Directions for this task:
Repeat the lines below exactly as written, please, from the line with "[00:00:02.90]" to the line with "[00:00:04.55]", both lines included, and no others.

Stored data
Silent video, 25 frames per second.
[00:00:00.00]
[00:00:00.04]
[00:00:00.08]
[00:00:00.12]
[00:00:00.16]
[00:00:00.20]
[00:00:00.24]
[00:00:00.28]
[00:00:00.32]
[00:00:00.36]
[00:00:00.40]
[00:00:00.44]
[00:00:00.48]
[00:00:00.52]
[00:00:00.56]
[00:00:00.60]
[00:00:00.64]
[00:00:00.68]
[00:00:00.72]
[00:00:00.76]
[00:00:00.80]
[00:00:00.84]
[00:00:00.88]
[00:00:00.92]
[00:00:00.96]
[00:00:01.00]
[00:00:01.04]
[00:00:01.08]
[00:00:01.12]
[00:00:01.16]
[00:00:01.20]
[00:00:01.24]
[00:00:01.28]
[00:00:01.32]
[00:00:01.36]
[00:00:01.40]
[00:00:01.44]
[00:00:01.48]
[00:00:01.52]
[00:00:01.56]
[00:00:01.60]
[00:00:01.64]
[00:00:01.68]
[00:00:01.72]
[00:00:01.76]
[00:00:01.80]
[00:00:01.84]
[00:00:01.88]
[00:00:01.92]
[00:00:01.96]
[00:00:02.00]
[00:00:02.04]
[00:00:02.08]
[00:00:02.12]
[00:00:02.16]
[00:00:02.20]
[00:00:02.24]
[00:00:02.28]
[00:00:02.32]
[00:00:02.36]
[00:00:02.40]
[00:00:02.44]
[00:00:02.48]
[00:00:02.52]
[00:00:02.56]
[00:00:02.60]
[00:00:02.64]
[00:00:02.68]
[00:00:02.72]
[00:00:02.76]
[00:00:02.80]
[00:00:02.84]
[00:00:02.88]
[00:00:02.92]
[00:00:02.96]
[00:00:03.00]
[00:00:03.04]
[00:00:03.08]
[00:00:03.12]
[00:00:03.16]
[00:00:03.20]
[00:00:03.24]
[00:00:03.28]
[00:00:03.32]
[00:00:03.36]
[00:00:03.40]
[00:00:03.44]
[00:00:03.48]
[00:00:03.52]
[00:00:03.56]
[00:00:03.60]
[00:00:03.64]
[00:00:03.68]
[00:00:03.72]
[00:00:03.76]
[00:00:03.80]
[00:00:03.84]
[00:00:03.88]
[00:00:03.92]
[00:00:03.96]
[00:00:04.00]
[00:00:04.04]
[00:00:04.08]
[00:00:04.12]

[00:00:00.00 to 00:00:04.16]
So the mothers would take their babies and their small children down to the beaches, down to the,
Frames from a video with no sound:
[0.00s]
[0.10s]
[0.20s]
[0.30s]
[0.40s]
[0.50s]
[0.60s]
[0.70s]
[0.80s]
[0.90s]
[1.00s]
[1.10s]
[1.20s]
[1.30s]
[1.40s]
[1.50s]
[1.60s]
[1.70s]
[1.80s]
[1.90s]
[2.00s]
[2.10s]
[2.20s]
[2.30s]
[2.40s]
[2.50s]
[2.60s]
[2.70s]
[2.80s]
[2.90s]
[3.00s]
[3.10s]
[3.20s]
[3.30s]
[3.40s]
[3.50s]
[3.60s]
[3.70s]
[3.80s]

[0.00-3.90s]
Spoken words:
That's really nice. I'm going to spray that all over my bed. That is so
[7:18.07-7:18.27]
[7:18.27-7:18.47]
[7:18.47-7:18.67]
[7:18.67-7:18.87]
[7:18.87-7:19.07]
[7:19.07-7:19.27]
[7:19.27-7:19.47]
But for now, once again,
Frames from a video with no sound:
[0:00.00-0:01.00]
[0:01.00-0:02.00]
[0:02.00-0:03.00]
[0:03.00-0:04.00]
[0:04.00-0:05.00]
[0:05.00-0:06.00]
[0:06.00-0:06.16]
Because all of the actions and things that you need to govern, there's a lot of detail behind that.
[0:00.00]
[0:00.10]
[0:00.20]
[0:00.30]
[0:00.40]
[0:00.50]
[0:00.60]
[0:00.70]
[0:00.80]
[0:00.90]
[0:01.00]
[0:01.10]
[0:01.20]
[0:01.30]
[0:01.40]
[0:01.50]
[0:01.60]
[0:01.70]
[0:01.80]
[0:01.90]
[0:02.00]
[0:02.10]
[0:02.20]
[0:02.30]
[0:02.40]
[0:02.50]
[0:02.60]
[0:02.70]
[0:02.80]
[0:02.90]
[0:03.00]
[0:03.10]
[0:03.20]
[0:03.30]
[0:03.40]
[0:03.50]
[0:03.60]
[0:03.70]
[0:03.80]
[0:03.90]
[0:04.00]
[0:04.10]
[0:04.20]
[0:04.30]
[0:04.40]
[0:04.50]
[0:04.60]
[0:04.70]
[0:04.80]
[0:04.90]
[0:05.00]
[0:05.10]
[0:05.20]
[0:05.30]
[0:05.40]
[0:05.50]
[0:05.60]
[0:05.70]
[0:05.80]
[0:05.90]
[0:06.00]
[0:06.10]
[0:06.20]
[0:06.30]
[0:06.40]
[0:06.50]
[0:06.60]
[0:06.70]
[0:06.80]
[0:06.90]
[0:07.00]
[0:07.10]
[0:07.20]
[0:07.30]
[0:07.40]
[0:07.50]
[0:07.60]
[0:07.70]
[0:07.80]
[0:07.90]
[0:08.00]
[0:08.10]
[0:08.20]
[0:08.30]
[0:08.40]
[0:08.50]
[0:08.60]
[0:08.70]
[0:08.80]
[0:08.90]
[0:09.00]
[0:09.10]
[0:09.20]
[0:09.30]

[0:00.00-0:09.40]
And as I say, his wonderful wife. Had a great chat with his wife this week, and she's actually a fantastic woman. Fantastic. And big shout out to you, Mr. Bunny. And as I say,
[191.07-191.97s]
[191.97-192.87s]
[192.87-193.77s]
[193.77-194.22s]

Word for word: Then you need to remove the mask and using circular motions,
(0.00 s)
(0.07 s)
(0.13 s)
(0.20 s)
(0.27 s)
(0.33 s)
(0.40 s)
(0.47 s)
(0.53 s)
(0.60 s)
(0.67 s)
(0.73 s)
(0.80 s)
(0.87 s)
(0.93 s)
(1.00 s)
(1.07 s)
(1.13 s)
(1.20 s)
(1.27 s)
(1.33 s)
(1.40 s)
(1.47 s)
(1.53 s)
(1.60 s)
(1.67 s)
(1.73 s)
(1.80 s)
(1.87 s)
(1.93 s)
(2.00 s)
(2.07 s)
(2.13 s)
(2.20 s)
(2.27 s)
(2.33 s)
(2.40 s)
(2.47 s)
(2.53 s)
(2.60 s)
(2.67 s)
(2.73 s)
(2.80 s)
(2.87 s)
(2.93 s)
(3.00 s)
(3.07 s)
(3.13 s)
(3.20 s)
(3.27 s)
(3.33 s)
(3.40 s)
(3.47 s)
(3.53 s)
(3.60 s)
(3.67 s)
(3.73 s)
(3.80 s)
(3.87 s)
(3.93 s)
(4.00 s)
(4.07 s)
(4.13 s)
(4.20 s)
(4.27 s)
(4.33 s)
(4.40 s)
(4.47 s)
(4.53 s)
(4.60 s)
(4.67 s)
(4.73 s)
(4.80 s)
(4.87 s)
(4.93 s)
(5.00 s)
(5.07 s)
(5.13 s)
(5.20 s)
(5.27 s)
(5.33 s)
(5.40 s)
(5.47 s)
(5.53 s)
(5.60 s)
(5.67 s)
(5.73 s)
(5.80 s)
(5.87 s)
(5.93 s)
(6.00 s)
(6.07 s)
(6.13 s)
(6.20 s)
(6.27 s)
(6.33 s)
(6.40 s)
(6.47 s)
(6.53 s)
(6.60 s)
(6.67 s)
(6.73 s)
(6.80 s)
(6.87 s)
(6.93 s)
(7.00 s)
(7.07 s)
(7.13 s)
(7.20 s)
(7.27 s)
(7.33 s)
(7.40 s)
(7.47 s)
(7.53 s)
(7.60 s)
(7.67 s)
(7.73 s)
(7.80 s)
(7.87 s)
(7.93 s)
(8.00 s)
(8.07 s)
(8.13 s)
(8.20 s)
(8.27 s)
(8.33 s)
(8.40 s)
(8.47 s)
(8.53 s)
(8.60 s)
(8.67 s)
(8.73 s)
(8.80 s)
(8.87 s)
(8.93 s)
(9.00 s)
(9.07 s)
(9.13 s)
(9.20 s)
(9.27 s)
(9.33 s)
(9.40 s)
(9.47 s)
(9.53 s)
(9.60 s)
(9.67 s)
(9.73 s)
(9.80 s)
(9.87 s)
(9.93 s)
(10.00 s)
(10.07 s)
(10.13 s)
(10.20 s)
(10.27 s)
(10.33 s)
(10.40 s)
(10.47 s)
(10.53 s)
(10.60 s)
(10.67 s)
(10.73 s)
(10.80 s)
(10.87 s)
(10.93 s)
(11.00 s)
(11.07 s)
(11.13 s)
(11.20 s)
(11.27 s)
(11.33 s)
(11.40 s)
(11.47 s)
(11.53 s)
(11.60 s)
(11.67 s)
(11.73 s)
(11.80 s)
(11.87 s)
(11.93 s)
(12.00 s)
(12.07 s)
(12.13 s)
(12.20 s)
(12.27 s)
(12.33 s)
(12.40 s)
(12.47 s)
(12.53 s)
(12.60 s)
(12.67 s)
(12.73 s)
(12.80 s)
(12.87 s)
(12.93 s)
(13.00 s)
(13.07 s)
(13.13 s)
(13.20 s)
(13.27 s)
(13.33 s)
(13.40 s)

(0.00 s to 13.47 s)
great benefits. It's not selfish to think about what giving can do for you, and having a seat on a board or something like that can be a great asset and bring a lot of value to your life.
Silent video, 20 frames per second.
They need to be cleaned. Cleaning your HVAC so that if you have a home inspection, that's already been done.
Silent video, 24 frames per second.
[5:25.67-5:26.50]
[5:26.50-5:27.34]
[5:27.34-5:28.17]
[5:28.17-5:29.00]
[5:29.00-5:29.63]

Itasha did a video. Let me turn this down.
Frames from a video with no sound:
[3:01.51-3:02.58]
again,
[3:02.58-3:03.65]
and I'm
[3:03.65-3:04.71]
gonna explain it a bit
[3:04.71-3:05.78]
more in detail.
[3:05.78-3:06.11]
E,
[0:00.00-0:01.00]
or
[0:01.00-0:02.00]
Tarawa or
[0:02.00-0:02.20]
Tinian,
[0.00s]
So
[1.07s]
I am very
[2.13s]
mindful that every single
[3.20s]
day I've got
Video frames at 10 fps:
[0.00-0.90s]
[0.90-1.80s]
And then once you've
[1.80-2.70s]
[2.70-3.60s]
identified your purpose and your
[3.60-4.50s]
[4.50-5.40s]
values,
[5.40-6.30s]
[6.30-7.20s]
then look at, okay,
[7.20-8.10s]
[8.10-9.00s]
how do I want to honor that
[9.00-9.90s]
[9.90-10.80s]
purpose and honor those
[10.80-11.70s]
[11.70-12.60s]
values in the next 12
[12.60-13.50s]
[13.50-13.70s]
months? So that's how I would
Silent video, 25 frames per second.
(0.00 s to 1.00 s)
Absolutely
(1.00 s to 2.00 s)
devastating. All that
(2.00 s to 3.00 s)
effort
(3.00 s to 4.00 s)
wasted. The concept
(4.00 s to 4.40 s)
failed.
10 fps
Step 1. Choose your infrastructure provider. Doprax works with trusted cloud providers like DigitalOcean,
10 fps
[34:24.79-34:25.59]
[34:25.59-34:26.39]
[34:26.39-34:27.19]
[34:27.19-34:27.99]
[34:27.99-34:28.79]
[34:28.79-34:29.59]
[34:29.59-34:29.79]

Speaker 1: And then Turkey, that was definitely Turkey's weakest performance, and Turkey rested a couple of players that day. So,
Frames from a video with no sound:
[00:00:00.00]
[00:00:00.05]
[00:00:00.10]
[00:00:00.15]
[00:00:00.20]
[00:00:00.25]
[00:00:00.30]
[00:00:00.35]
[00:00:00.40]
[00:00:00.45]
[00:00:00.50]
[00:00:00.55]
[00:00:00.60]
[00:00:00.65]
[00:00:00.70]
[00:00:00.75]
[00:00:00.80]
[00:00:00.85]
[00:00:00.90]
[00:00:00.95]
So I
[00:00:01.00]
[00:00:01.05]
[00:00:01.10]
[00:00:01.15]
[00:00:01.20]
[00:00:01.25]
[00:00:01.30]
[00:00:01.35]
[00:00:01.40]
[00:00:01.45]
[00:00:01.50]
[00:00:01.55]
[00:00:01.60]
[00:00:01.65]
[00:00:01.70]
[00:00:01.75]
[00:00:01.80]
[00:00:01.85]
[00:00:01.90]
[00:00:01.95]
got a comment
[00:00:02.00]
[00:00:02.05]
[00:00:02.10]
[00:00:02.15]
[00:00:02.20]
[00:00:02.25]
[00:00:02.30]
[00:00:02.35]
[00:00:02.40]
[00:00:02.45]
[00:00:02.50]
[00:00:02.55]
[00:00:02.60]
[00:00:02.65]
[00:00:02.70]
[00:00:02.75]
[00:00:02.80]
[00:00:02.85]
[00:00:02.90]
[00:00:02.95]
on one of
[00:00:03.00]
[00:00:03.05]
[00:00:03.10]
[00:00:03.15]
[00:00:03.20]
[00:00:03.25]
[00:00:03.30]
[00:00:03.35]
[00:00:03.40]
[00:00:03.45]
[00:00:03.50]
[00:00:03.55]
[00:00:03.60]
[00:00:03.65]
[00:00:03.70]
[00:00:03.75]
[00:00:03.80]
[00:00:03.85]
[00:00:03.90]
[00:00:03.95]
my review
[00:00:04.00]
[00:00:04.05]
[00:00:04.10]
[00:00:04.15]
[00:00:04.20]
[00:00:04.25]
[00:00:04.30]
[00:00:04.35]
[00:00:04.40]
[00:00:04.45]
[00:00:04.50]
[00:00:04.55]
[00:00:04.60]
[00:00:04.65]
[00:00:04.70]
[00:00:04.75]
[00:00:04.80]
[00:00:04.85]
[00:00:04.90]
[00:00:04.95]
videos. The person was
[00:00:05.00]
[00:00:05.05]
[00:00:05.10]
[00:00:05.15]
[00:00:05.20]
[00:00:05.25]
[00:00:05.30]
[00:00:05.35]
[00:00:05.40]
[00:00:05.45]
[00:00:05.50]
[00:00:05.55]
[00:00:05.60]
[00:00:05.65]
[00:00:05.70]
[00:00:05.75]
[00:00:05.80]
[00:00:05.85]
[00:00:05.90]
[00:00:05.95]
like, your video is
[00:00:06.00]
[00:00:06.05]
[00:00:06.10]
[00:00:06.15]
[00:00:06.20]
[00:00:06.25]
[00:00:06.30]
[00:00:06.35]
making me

Problem solution:
[00:00:02.90]
[00:00:02.95]
on one of
[00:00:03.00]
[00:00:03.05]
[00:00:03.10]
[00:00:03.15]
[00:00:03.20]
[00:00:03.25]
[00:00:03.30]
[00:00:03.35]
[00:00:03.40]
[00:00:03.45]
[00:00:03.50]
[00:00:03.55]
[00:00:03.60]
[00:00:03.65]
[00:00:03.70]
[00:00:03.75]
[00:00:03.80]
[00:00:03.85]
[00:00:03.90]
[00:00:03.95]
my review
[00:00:04.00]
[00:00:04.05]
[00:00:04.10]
[00:00:04.15]
[00:00:04.20]
[00:00:04.25]
[00:00:04.30]
[00:00:04.35]
[00:00:04.40]
[00:00:04.45]
[00:00:04.50]
[00:00:04.55]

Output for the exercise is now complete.